Auto industry races to make ventilators
MICHIGAN: The automotive industry is offering its expertise and manpower to the hospital sector as it gears up to build mechanical ventilators during the coronavirus disease 2019 ( Covid- 19) pandemic, an initiative that is being met with some scepticism.
American auto manufacturers General Motors and Ford, French car companies PSA and Renault, and Formula 1 engineers have joined the ranks in response to a massive global shortage of the vital piece of medical equipment.
As hospitals around the world face a surge of patients with breathing difficulties from Covid-19, the scarcity of ventilators has forced doctors to make lifeordecisions.
Repurposing car factories for emergency production has drawn comparisons to World War 2, when they were used to build tanks and fighter planes.

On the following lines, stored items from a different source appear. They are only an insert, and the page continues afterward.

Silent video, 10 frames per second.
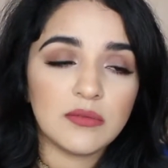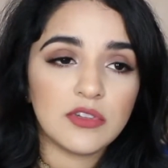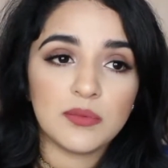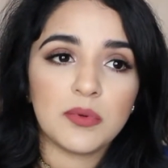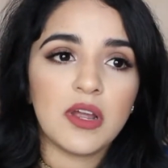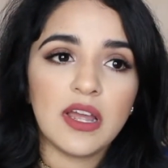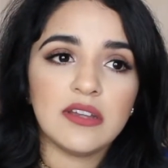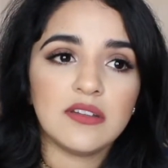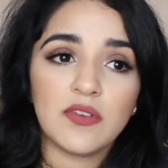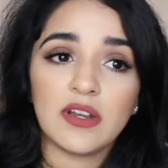
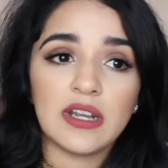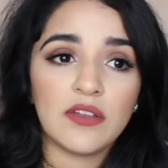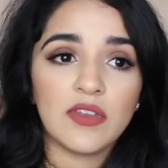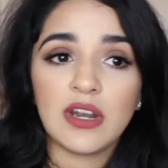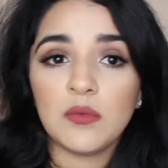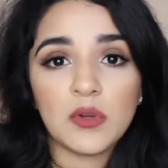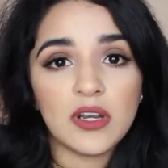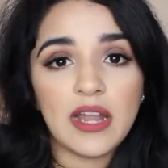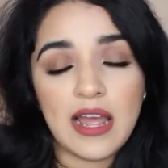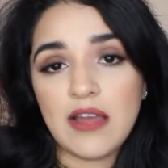surprised to find out that I
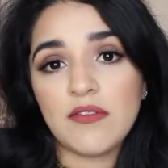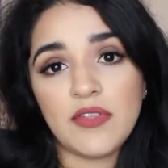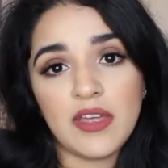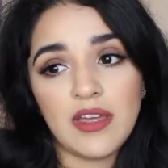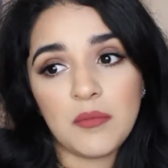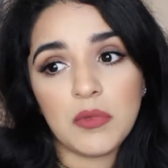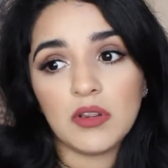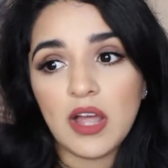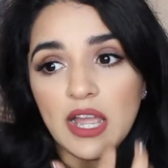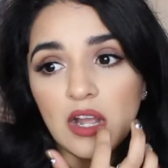wouldn't have them
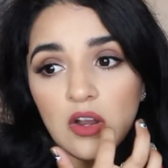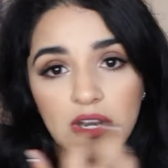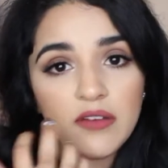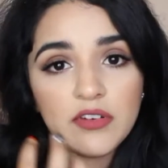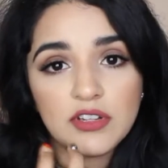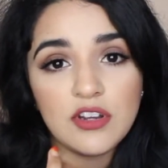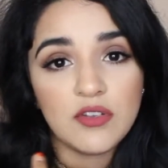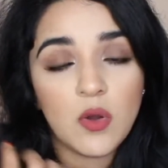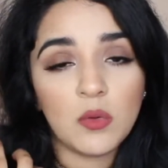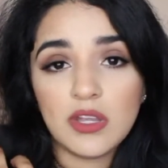like on every
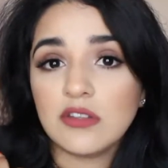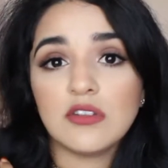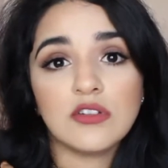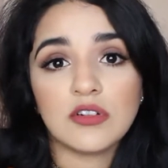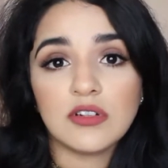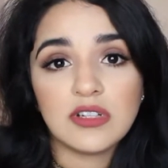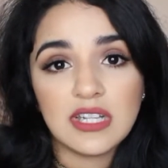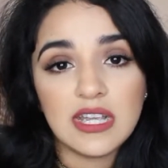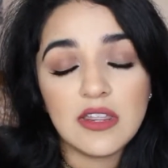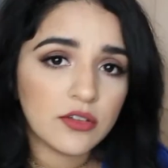tooth, only certain
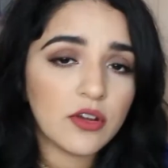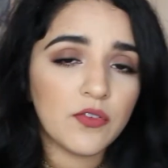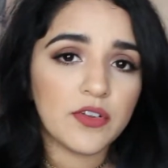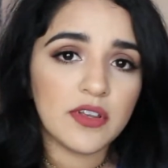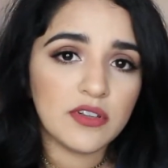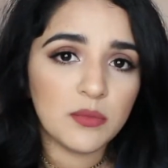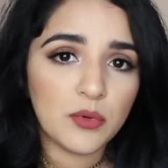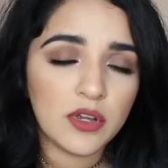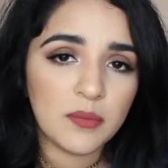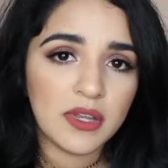teeth. So for this
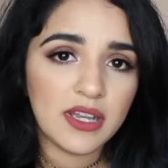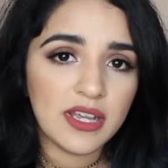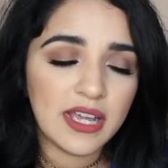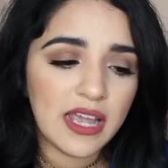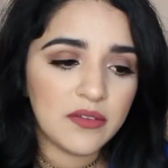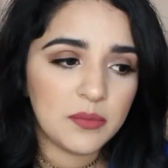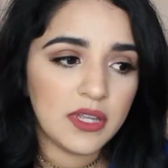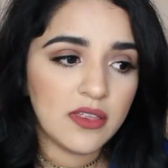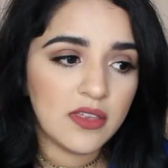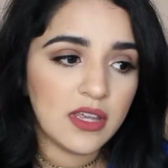appointment, he gave
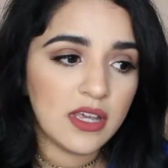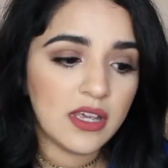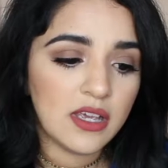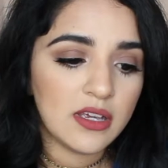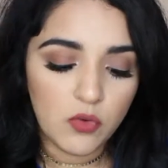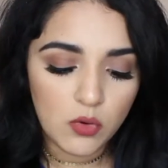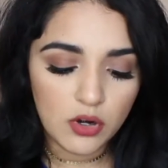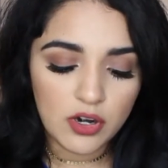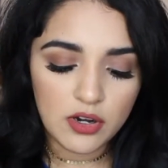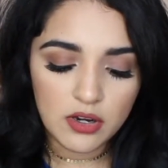me
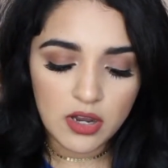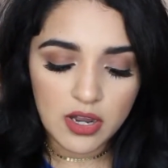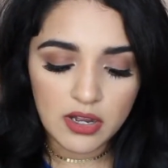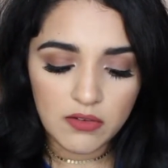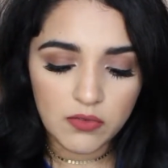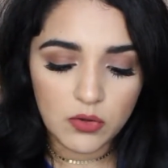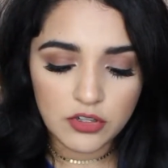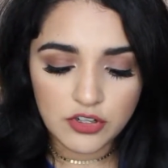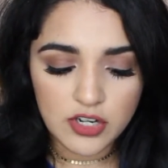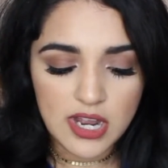I got 4
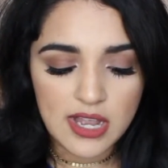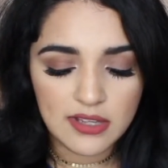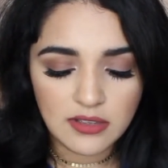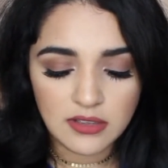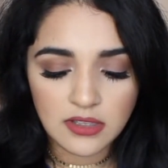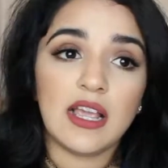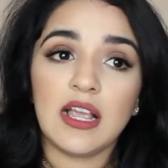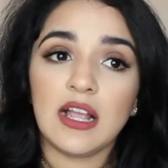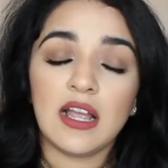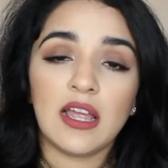trays,
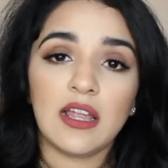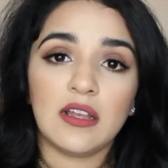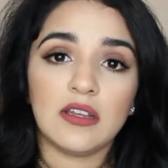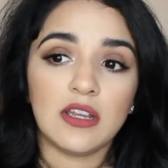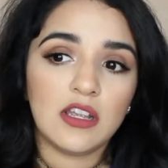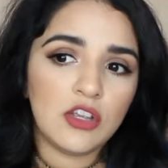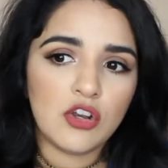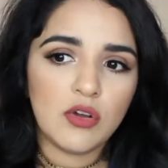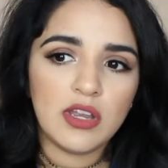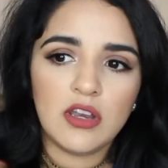and you
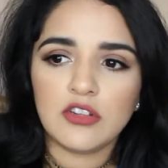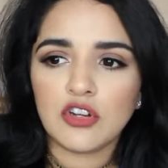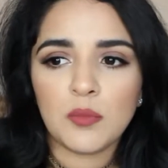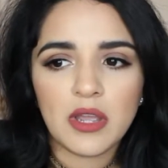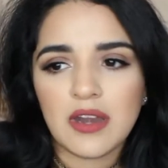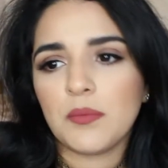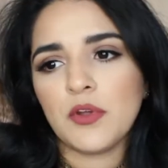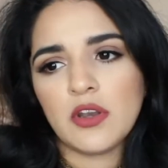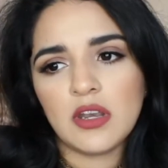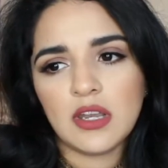know, he showed me how to
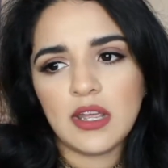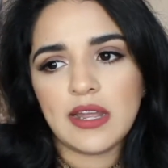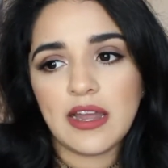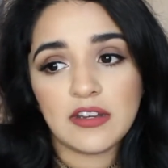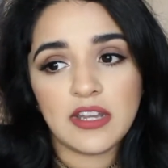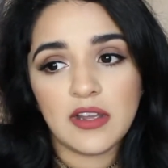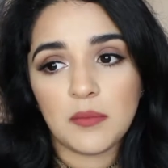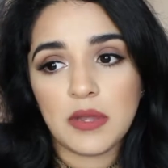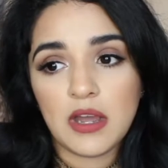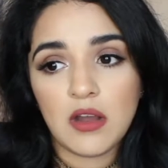put it in, how to take
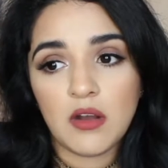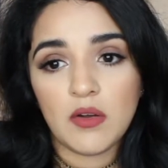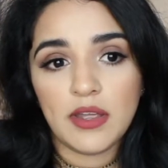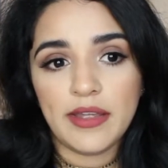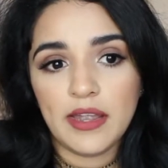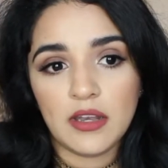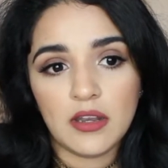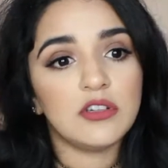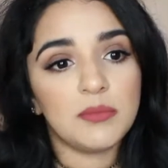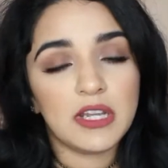them out,
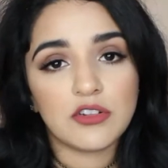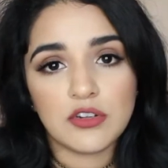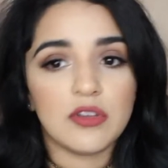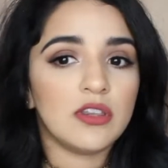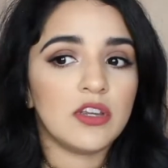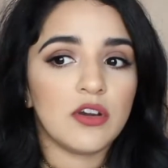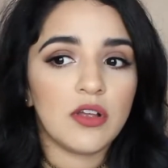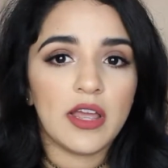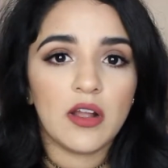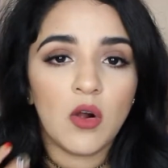and to make sure that they're
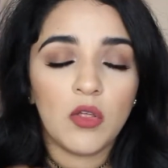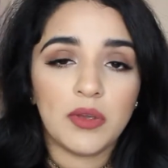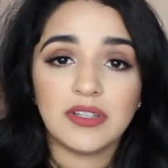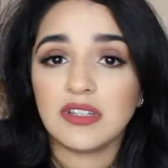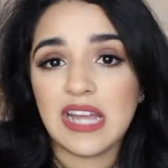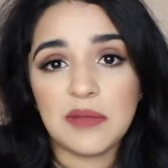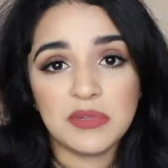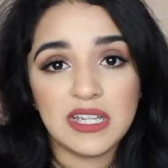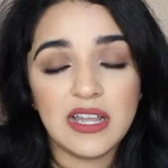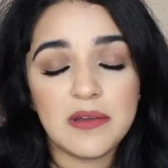like all the way
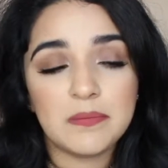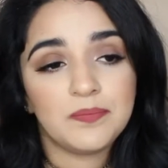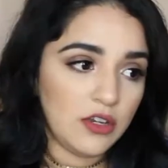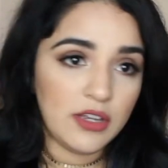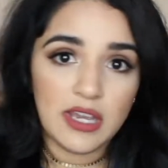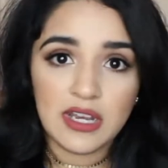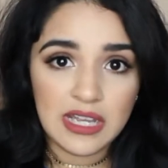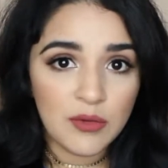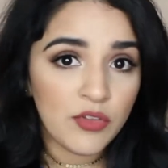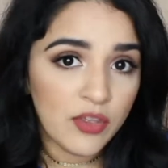snapped in. You can't
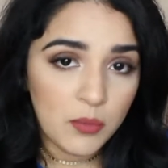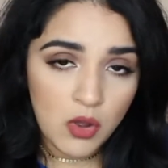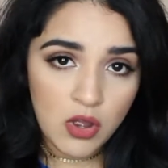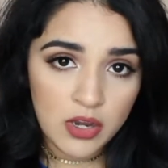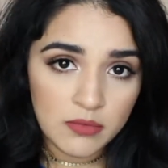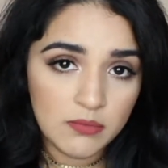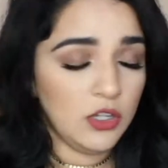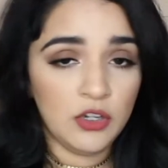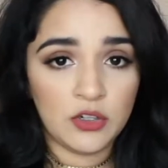eat with them on. You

But some experts say that in this situation, building critical care ventilators will require different techniques and procedures from what a car factory normally sees.
United States President Donald Trump used wartime economy analogies to justify his appeal to the automobile industry as the country grapples with a mounting number of Covid- 19 cases. He ultimately used a 1950s law concerning defence production to force one of General Motors’ plants to make ventilators.
In France, meanwhile, a consortium of industrial companies has been created — including PSA and automotive equipment supplier Valeo — to manufacture “10,000 ventilators by mid-May,” President Emmanuel Macron announced.
For its part, Mercedes has asked its Formula 1 team, which was idle due to postponed or canceled Grand Prix races, to get to work.
The six-time world champion team built a less-invasive respiratory device in order to reserve ventilators — which require breathing tubes and sedation — for the most severely affected patients.
The team says it could manufacture some 1,000 units a day with the help of six other United Kingdombased F1 teams, which have committed to help build the devices.
A version of the device — which increases air and oxygen flow into the lungs and is often used to treat sleep apnea — has already been used in hospitals in Italy and China to help Covid-19 patients.
The “Project Pitlane” mission takes advantage of “the core skills of the F1 industry: rapid design, prototype manufacture, test and skilled assembly,” Formula 1 said in a statement.
Some look sceptically on the car industry’s entry into the world of medical equipment, however.
The Bulletin of the Atomic Scientists, a non-profit organization founded after the creation of the atomic bomb and which is known for its symbolic “Doomsday Clock,” said in a recent article that car manufacturers are not best placed for assembling medical equipment.
“Ventilators might resemble the pumps and air conditioners used in automobiles, but few automakers build their own — they buy them from specialized producers,” the group pointed out.